__Activity__:
Nothing but the lines from the line with "[00:01:30.70]" through the end of the data is to be copied, and each is to be copied exactly.

Records from a data collection
"""
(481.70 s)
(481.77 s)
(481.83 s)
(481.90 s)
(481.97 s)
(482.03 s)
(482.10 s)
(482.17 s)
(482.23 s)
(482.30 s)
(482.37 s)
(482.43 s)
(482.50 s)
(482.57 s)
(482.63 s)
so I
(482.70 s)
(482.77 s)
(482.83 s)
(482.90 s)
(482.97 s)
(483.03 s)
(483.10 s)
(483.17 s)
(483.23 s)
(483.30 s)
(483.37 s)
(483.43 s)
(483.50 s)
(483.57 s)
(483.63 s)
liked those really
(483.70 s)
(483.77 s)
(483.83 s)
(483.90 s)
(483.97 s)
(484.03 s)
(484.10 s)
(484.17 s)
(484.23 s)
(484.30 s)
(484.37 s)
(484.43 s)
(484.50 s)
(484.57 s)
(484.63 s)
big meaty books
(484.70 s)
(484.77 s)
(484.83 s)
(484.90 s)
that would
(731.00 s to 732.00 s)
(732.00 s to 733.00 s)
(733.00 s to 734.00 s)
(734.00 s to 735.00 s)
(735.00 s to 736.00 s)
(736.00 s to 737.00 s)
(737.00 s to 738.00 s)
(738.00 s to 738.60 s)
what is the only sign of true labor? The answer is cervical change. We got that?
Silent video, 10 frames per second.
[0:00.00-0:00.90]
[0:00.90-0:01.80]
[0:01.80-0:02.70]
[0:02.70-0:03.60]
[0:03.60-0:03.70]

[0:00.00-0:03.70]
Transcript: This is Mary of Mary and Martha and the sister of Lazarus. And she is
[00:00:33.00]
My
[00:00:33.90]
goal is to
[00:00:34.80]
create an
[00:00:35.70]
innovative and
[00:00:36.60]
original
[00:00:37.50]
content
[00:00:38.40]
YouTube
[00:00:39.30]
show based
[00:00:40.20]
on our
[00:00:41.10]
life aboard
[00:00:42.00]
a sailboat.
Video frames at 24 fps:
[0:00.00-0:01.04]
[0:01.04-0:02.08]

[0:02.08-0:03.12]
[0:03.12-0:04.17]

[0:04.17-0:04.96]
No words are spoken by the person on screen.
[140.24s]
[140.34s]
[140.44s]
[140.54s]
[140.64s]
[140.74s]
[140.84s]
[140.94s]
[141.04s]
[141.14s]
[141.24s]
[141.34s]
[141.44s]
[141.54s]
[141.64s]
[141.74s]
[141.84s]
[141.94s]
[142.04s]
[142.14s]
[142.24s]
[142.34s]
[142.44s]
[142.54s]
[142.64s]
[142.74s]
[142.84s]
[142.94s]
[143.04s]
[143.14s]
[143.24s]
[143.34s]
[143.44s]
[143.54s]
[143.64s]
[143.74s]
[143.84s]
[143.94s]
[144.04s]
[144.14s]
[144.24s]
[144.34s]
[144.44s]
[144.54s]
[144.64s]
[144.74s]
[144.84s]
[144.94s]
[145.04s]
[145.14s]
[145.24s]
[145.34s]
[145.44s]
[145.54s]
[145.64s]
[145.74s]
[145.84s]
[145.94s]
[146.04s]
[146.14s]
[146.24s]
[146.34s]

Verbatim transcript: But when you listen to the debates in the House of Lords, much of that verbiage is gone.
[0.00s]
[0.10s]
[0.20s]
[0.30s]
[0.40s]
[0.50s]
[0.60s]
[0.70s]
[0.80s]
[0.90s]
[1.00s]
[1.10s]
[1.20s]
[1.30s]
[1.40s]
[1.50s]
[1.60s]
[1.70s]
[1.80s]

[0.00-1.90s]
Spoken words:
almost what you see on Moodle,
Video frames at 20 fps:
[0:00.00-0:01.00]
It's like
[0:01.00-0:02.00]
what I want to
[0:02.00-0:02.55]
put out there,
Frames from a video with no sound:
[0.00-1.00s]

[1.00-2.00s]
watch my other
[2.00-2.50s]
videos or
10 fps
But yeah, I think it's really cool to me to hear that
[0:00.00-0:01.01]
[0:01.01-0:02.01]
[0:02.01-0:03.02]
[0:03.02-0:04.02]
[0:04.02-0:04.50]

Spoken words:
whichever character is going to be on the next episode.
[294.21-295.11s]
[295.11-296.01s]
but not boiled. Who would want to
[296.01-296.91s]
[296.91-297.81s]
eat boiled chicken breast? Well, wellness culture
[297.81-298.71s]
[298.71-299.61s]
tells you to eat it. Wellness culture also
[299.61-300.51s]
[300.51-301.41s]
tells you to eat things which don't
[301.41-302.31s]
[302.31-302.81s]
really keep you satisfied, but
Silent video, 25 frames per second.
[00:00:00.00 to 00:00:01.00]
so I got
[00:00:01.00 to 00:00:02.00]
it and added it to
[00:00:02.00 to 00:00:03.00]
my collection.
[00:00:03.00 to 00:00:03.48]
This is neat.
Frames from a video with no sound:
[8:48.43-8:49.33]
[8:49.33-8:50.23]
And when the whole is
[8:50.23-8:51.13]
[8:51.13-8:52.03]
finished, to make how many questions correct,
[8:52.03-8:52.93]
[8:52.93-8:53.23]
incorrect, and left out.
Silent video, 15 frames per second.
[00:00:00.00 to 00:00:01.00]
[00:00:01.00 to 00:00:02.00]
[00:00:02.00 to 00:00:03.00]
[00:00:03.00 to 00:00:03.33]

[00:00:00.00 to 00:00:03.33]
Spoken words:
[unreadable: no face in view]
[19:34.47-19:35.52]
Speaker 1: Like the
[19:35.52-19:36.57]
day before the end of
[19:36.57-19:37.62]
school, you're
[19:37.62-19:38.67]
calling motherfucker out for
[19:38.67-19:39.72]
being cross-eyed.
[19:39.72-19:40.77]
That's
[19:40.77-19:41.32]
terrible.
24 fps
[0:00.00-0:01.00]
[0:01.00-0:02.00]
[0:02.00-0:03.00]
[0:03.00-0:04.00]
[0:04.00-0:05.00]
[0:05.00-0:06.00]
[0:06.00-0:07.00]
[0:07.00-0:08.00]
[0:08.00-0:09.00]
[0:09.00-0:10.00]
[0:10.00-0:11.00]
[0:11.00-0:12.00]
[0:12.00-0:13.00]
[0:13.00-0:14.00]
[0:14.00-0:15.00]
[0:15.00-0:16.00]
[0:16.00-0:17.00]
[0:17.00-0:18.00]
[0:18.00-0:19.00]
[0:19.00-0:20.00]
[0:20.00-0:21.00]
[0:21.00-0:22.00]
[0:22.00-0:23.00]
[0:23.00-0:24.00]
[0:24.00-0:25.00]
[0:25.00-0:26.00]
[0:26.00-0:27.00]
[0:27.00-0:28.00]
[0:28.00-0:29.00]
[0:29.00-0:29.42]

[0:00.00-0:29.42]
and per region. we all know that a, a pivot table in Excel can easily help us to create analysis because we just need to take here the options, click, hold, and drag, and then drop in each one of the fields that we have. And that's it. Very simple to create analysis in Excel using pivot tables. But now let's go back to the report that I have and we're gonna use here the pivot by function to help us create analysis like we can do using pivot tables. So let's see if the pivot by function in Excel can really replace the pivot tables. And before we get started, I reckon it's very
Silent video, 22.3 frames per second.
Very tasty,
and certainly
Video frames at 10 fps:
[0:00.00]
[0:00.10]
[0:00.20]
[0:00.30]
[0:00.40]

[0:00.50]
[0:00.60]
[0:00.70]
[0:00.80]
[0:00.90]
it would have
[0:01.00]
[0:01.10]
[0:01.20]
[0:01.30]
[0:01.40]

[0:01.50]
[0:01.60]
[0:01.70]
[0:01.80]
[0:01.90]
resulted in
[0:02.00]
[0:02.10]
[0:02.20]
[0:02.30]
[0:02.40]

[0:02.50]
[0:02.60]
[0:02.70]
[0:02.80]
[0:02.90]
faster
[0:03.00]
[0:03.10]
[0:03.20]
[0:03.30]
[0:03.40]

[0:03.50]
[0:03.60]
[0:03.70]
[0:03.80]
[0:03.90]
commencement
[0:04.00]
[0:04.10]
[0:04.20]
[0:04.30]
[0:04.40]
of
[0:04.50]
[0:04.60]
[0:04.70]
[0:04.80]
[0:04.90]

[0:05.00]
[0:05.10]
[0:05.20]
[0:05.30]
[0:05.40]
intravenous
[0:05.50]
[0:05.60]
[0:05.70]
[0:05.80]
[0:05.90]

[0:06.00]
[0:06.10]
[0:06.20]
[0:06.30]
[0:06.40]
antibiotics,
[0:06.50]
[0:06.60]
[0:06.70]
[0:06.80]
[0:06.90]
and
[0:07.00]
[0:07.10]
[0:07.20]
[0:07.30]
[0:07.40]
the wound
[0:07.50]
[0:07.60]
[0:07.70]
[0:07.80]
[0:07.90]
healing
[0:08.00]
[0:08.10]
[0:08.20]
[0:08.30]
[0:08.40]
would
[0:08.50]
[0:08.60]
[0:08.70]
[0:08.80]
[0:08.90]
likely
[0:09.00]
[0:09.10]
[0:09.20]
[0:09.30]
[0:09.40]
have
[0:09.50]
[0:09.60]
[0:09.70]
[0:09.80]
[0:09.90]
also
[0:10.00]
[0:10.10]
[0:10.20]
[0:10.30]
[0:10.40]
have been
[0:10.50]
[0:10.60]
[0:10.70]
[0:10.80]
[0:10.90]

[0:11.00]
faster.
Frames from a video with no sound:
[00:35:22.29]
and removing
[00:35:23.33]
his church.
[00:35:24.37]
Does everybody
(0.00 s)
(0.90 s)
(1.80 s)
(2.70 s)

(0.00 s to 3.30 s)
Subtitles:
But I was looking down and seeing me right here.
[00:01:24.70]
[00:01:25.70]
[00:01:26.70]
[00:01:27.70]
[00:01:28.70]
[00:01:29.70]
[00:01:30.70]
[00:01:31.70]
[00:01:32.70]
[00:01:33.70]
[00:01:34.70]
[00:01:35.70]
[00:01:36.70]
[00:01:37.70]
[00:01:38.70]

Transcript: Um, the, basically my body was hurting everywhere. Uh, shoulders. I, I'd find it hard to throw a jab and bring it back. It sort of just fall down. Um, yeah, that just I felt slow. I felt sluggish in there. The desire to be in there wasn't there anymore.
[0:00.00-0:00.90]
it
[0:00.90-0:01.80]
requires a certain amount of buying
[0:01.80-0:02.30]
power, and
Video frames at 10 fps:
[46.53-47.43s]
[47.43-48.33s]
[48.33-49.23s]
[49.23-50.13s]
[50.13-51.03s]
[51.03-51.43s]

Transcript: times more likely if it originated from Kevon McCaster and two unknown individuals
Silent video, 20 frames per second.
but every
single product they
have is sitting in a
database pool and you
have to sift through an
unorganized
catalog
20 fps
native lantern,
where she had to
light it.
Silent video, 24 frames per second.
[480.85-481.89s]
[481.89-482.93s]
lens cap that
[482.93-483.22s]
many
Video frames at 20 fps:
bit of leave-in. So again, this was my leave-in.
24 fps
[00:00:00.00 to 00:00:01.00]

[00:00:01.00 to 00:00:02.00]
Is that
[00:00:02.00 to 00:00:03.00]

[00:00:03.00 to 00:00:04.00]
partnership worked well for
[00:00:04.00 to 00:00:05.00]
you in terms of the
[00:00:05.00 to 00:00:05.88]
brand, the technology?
"""
__Answer box__:
[00:01:30.70]
[00:01:31.70]
[00:01:32.70]
[00:01:33.70]
[00:01:34.70]
[00:01:35.70]
[00:01:36.70]
[00:01:37.70]
[00:01:38.70]

Transcript: Um, the, basically my body was hurting everywhere. Uh, shoulders. I, I'd find it hard to throw a jab and bring it back. It sort of just fall down. Um, yeah, that just I felt slow. I felt sluggish in there. The desire to be in there wasn't there anymore.
[0:00.00-0:00.90]
it
[0:00.90-0:01.80]
requires a certain amount of buying
[0:01.80-0:02.30]
power, and
Video frames at 10 fps:
[46.53-47.43s]
[47.43-48.33s]
[48.33-49.23s]
[49.23-50.13s]
[50.13-51.03s]
[51.03-51.43s]

Transcript: times more likely if it originated from Kevon McCaster and two unknown individuals
Silent video, 20 frames per second.
but every
single product they
have is sitting in a
database pool and you
have to sift through an
unorganized
catalog
20 fps
native lantern,
where she had to
light it.
Silent video, 24 frames per second.
[480.85-481.89s]
[481.89-482.93s]
lens cap that
[482.93-483.22s]
many
Video frames at 20 fps:
bit of leave-in. So again, this was my leave-in.
24 fps
[00:00:00.00 to 00:00:01.00]

[00:00:01.00 to 00:00:02.00]
Is that
[00:00:02.00 to 00:00:03.00]

[00:00:03.00 to 00:00:04.00]
partnership worked well for
[00:00:04.00 to 00:00:05.00]
you in terms of the
[00:00:05.00 to 00:00:05.88]
brand, the technology?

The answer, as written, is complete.